Doorpeople. Buildings with security personnel posted at the front entrance are safer. While doorpeople are generally not trained as security guards, they monitor the comings and goings of residents and their guests, and their physical presence deters wannabe burglars.

Call box. If your building does not have a reliable call box system, ask management to install one. Guests use these to call the person they are visiting and get buzzed in. Call boxes make it easier to distinguish between legitimate guests and others. Visitors generally will not be waiting for someone entering or exiting the building to be admitted.

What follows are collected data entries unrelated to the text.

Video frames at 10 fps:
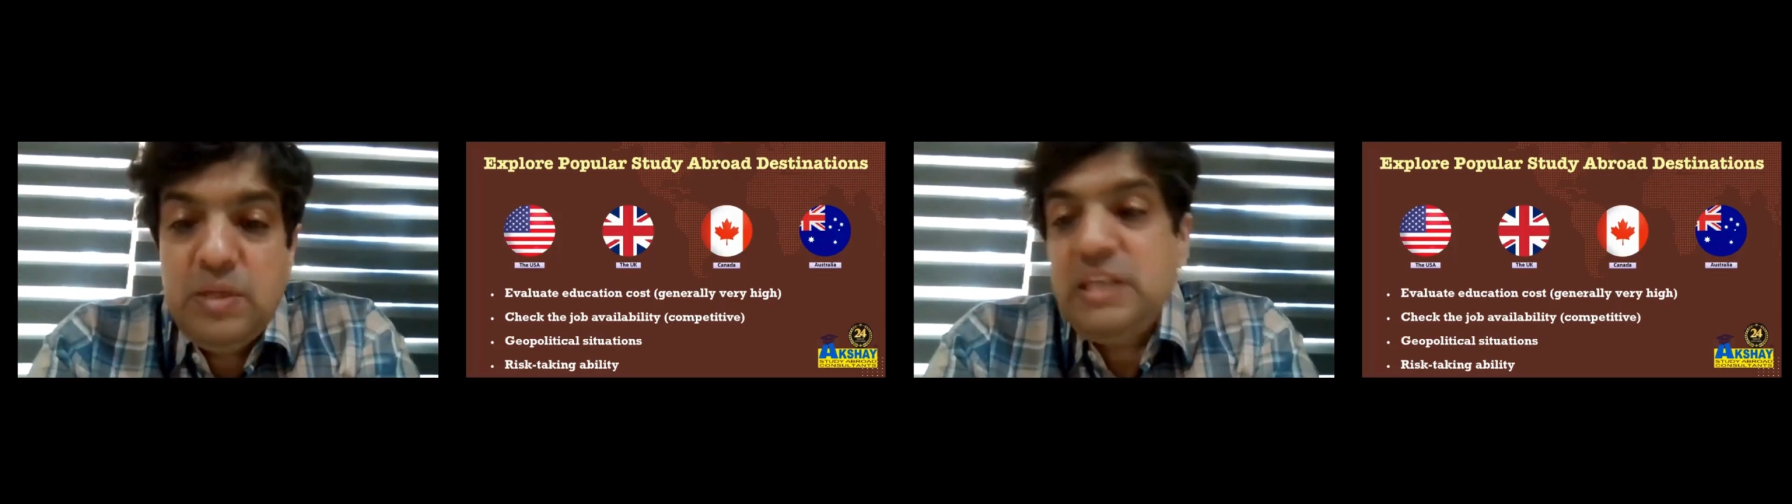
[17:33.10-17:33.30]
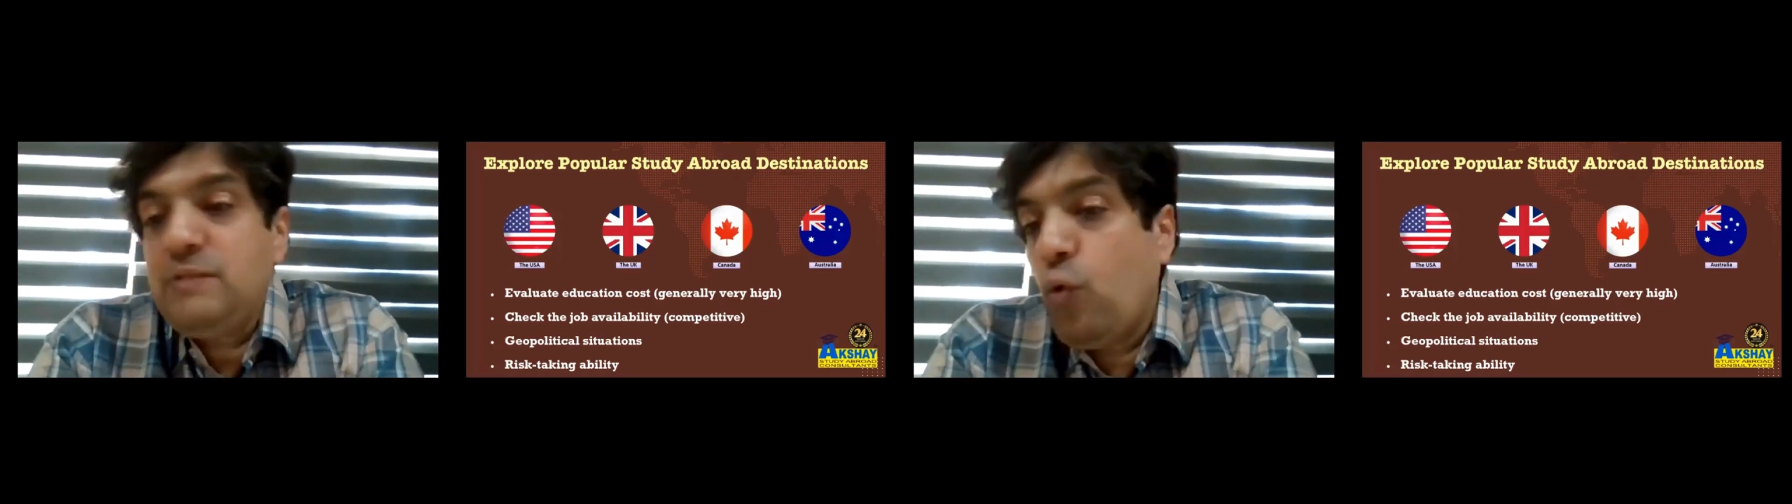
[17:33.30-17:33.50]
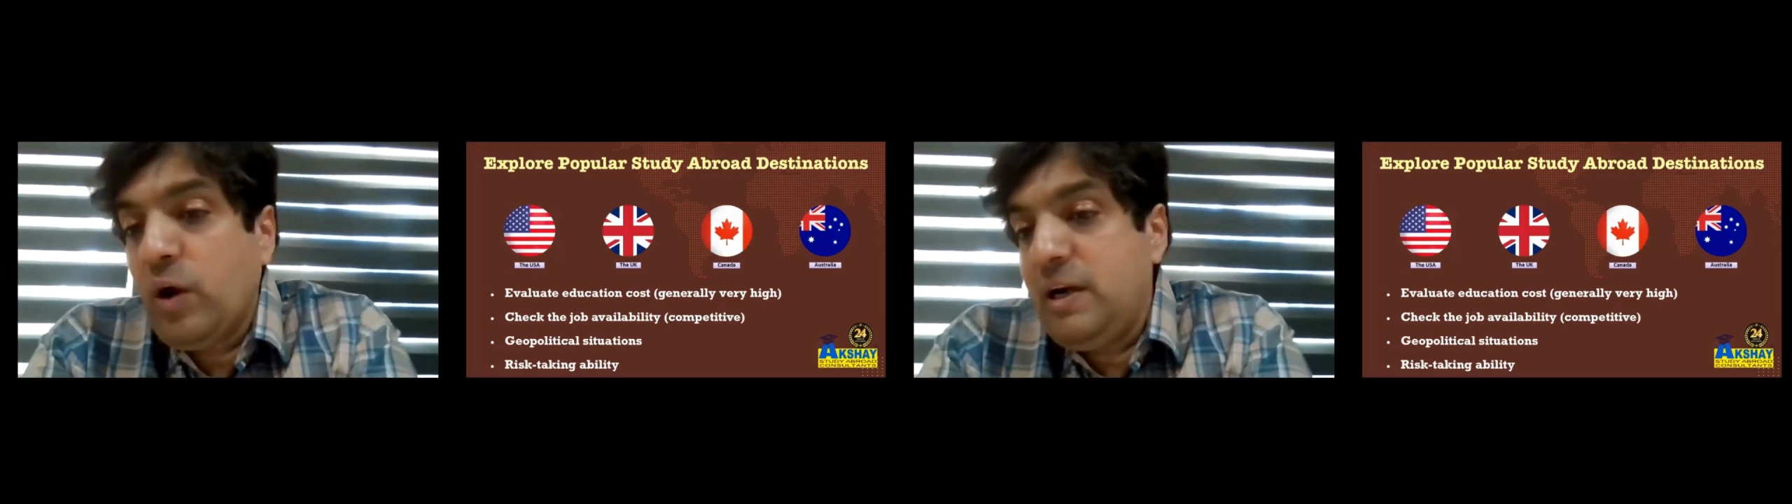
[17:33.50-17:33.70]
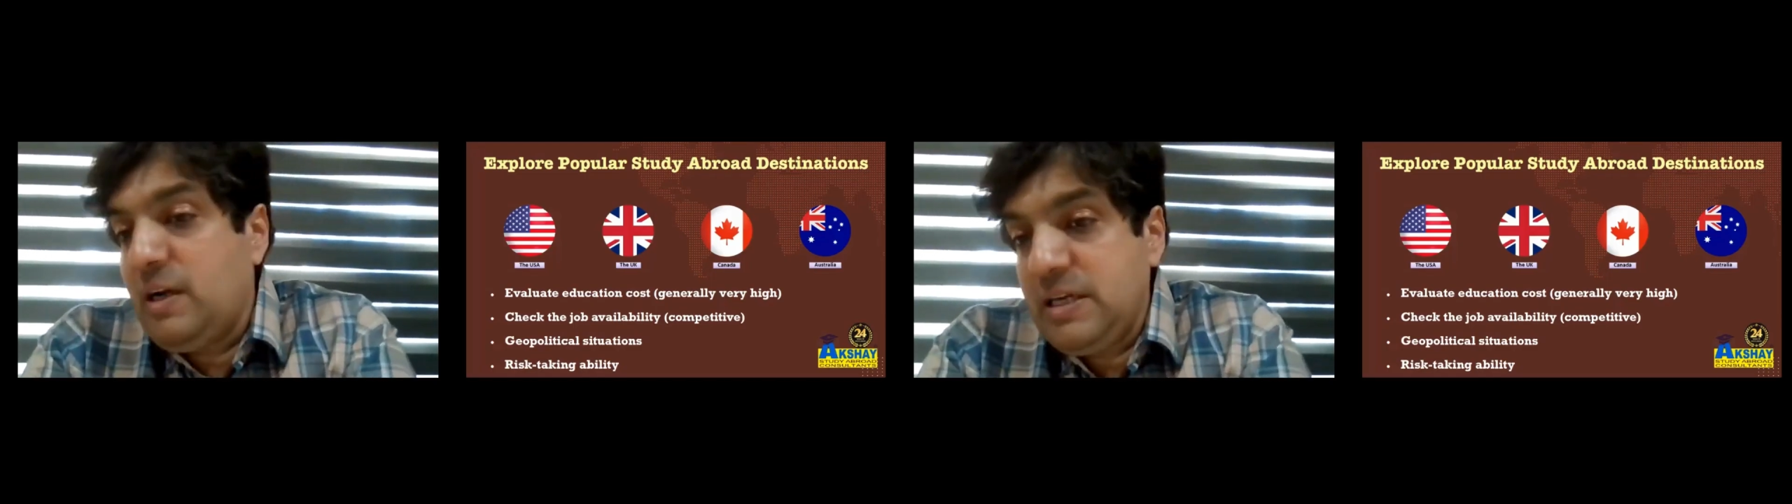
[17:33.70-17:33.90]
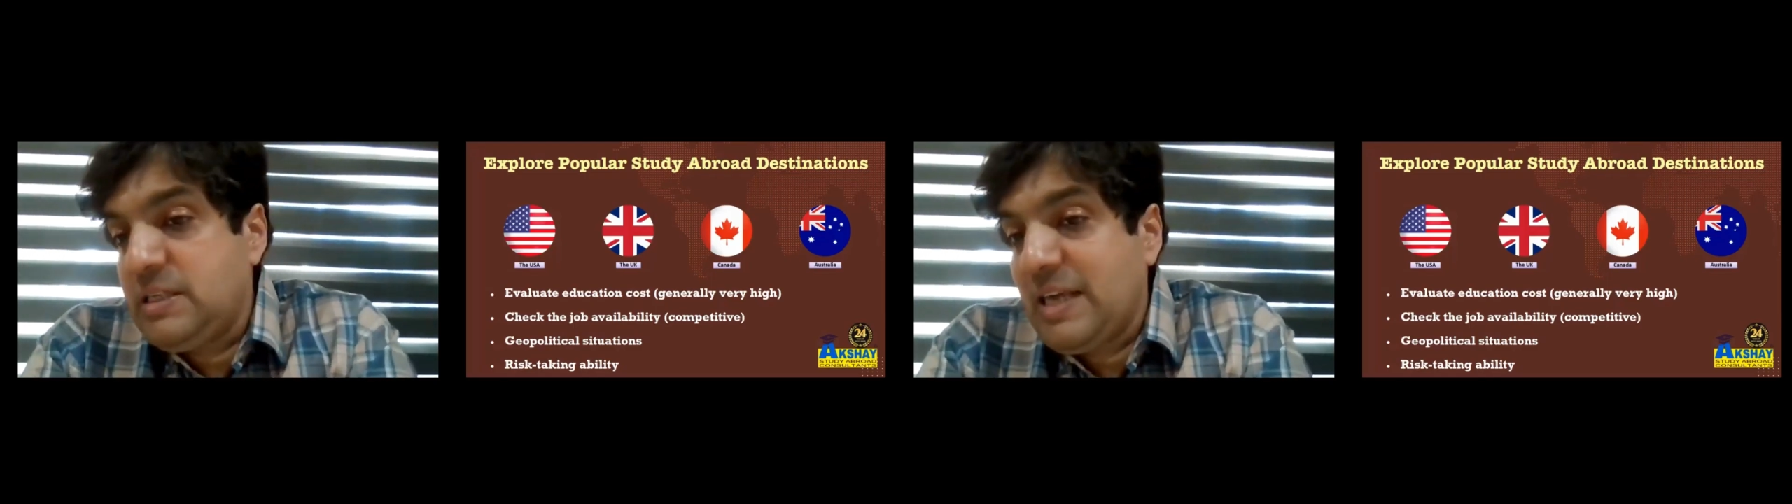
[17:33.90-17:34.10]
These four
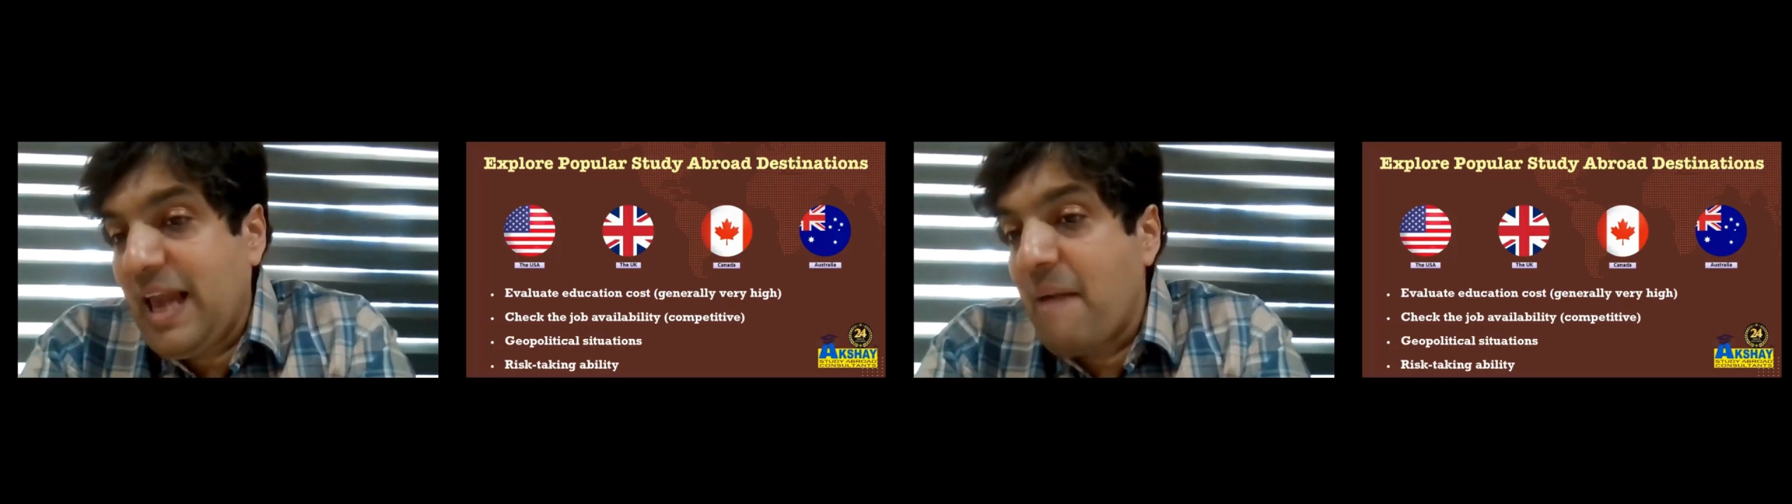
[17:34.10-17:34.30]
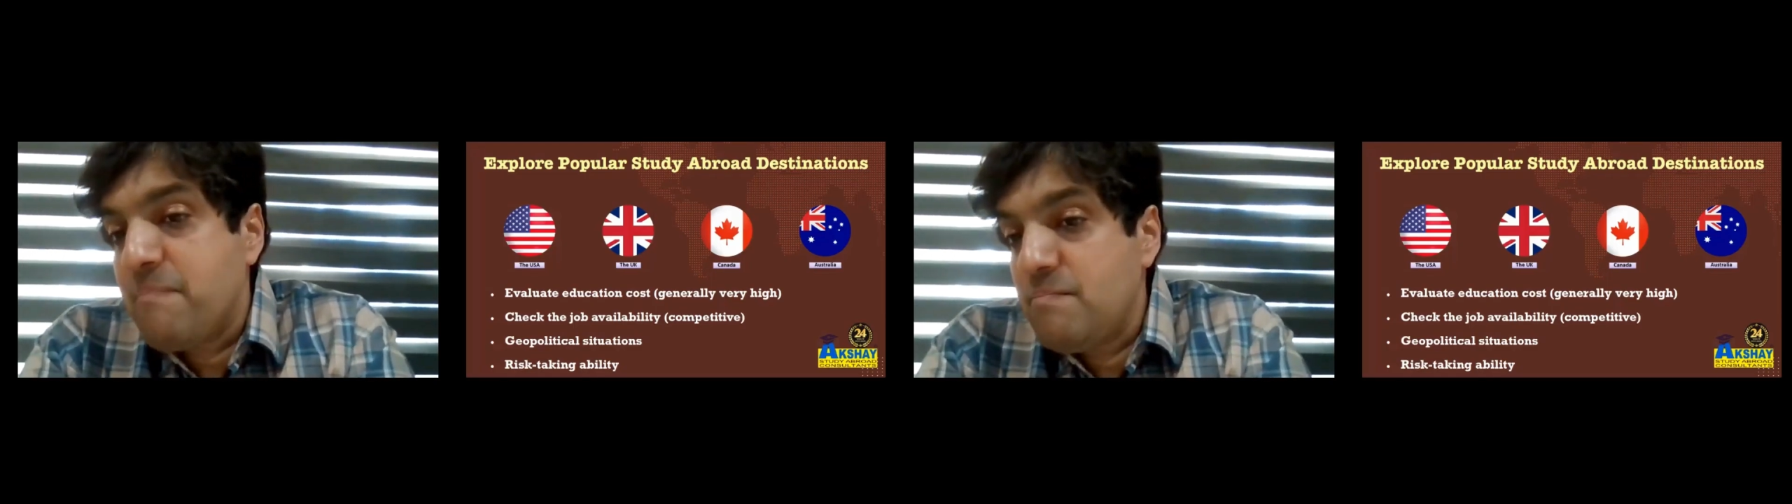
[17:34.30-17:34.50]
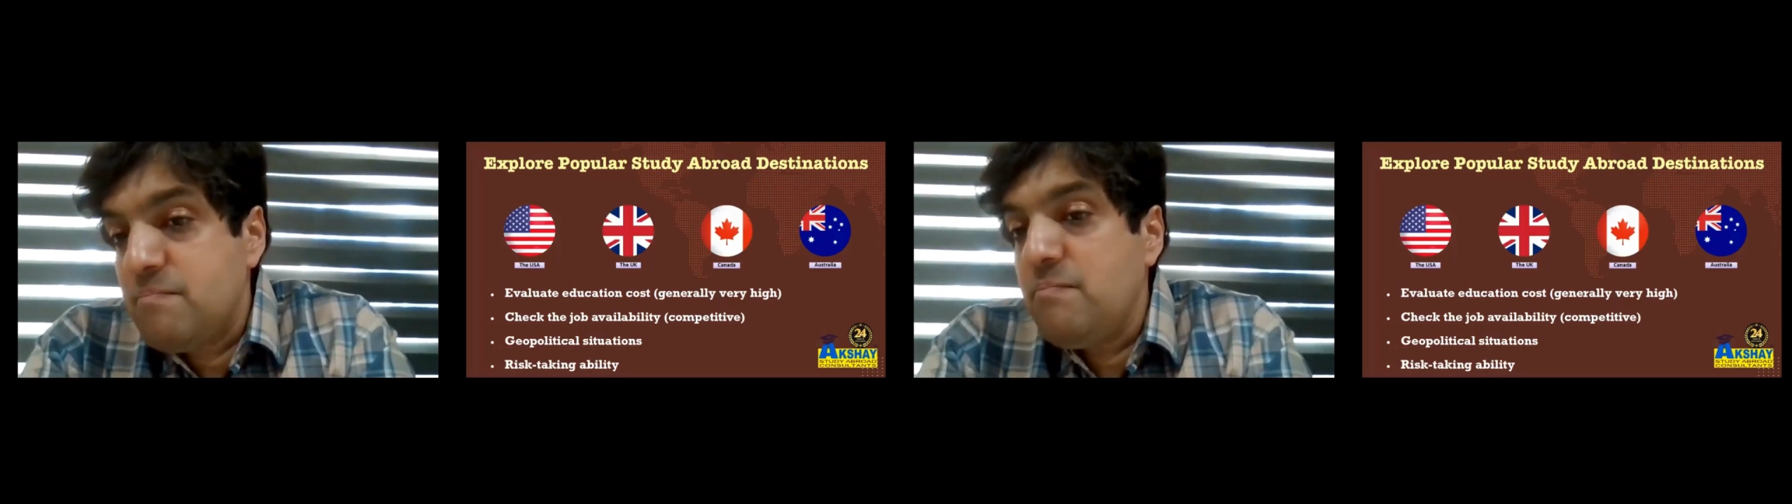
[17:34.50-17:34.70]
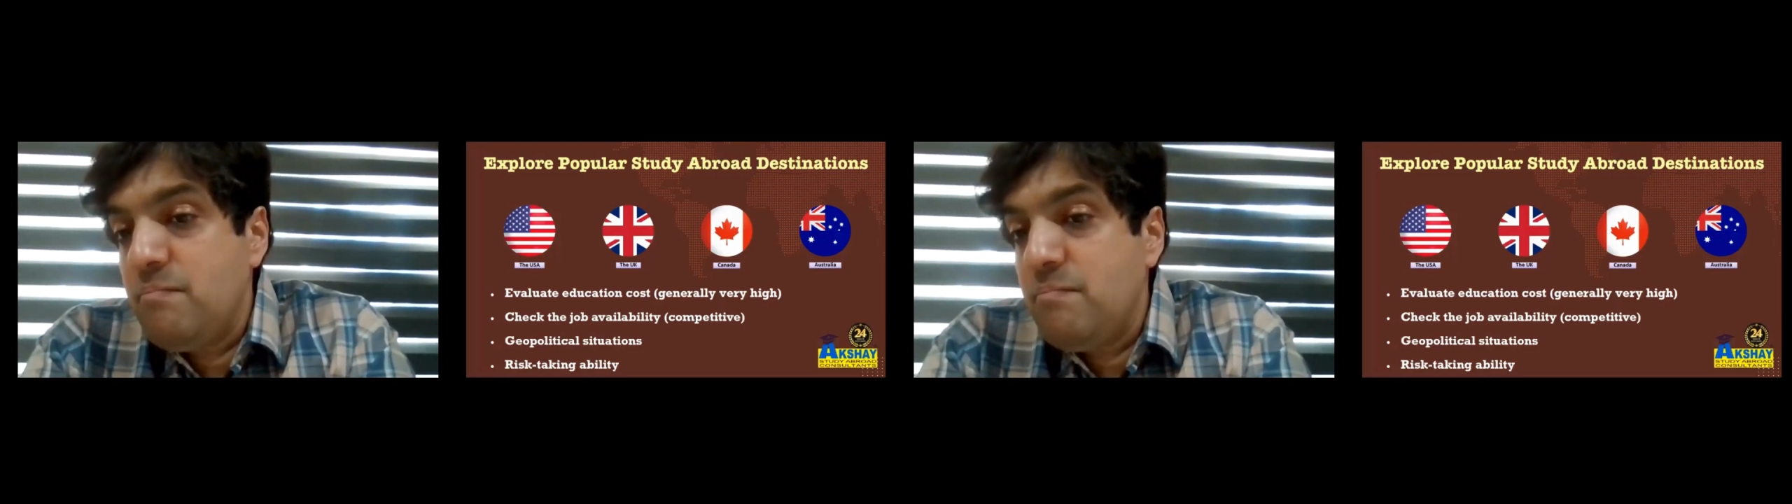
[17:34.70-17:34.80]
countries can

Entrance etiquette. Most apartment dwellers are familiar with the often awkward dance to enter and exit their buildings. Do you hold the door open for someone right behind as you enter or exit? If someone is waiting at the front door (perhaps even using the call box), do you let them in? Unless you know the person, it’s better to close the door behind you without letting them in. This is easier in theory than in practice, however, since closing the door on someone—even a stranger—comes off as rude. But this is a security issue, and a simple “Nothing personal, but I can’t let you in” should suffice.

Get to know your neighbors. Find out whether there is a neighborhood watch group; many buildings have their own.

Get a security audit. Ask your local police department to perform a security audit of your building. If there are weaknesses, such as poor lighting around an entrance, the officer will write them up and submit them to the building manager or owner.

Consider using security devices. There are inexpensive do-it-yourself ways to secure your apartment, such as wireless motion detectors that you arm at night for the front entrance area. You can also attach wireless contact sensors to vulnerable windows or doors.

Remain vigilant. Never assume that your building’s hallways are any safer than the streets outside. Always lock your front door and avoid poorly lit spaces and communal areas—such as laundry rooms—late at night.